→ **About this task**: For the records below, print the lines from the line with "[0:05.21-0:06.25]" through the line with "Verbatim transcript: uh, fresh" exactly as written; include both end lines and exclude the rest.

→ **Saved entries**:
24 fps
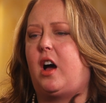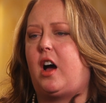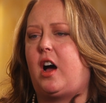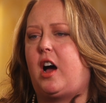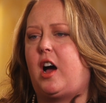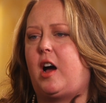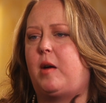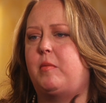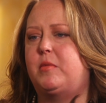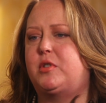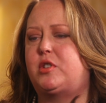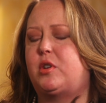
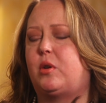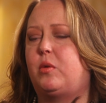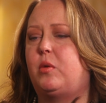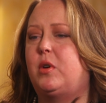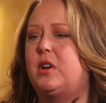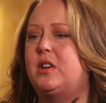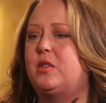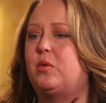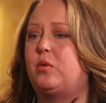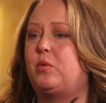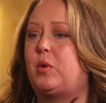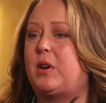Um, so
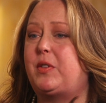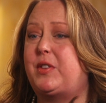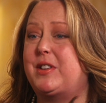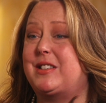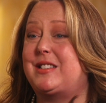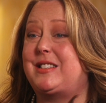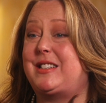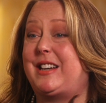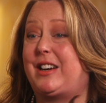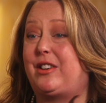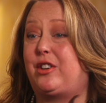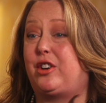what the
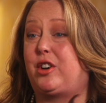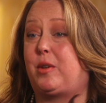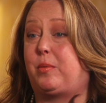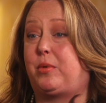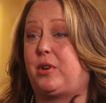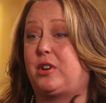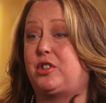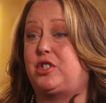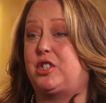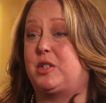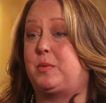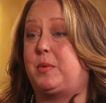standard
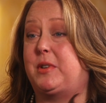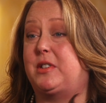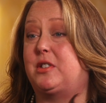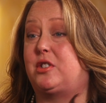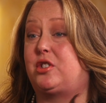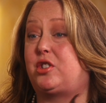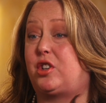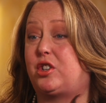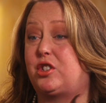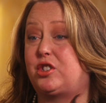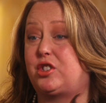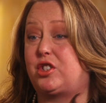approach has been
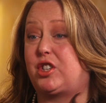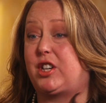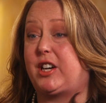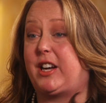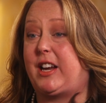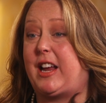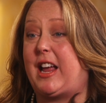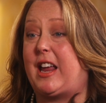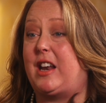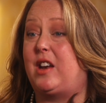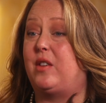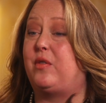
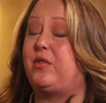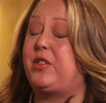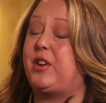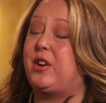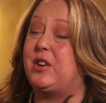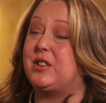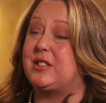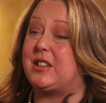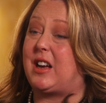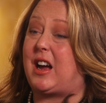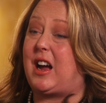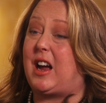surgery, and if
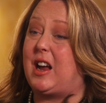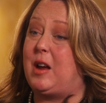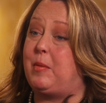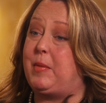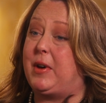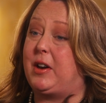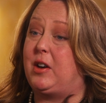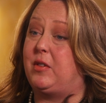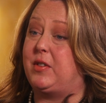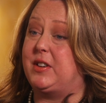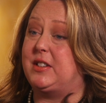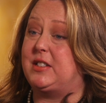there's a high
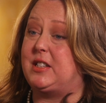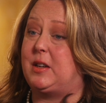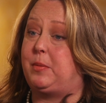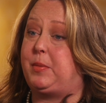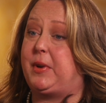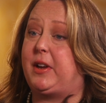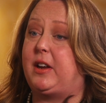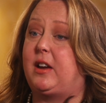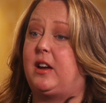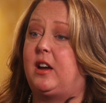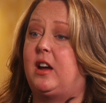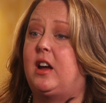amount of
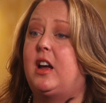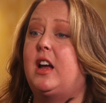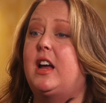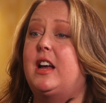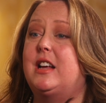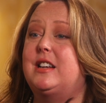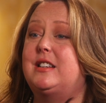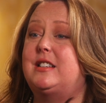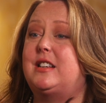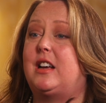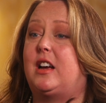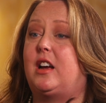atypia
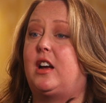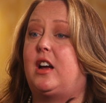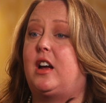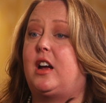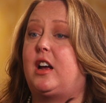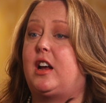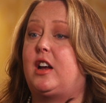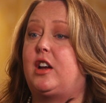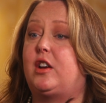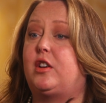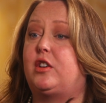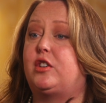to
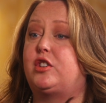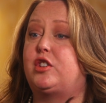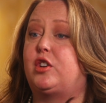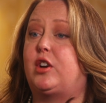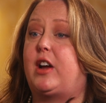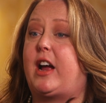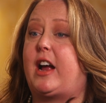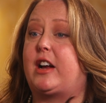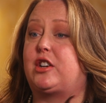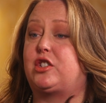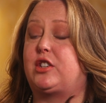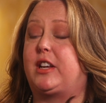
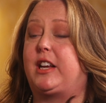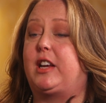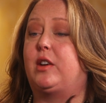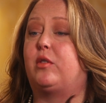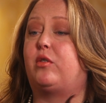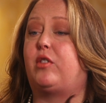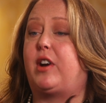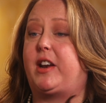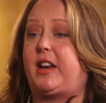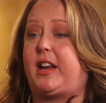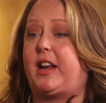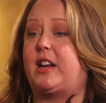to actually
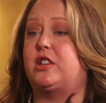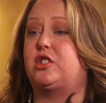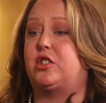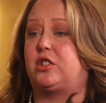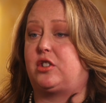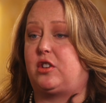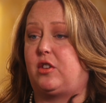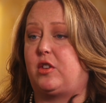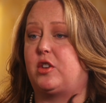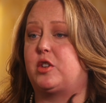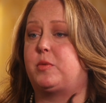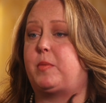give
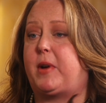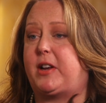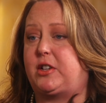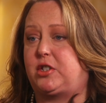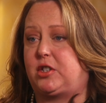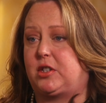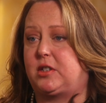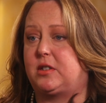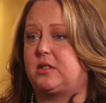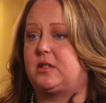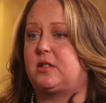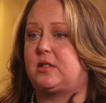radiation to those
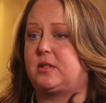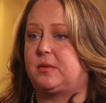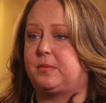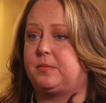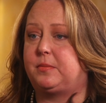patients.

==

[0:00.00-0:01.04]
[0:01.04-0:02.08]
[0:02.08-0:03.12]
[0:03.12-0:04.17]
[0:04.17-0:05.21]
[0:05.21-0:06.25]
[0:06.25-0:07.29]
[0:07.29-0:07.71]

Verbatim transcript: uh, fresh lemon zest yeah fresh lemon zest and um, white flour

→ **Answer**:
[0:05.21-0:06.25]
[0:06.25-0:07.29]
[0:07.29-0:07.71]

Verbatim transcript: uh, fresh lemon zest yeah fresh lemon zest and um, white flour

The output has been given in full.